# Data for this exercise
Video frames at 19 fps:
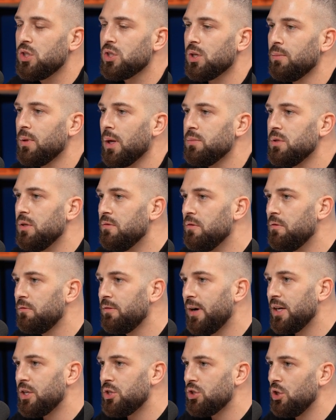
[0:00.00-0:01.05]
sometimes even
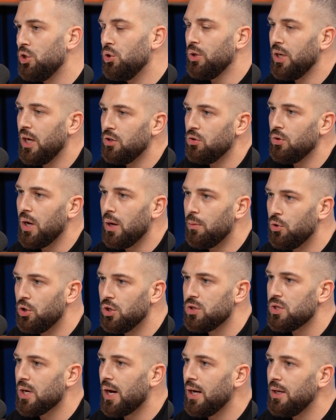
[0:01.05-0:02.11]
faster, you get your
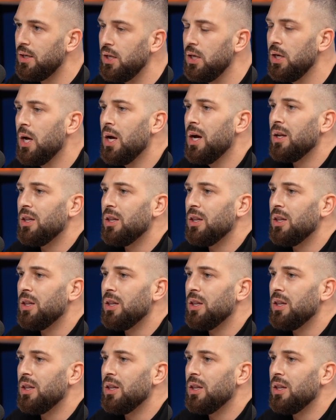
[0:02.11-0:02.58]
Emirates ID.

# Work to complete
Every line above must be printed again exactly, pictures excluded.

# Finished exercise
Video frames at 19 fps:
[0:00.00-0:01.05]
sometimes even
[0:01.05-0:02.11]
faster, you get your
[0:02.11-0:02.58]
Emirates ID.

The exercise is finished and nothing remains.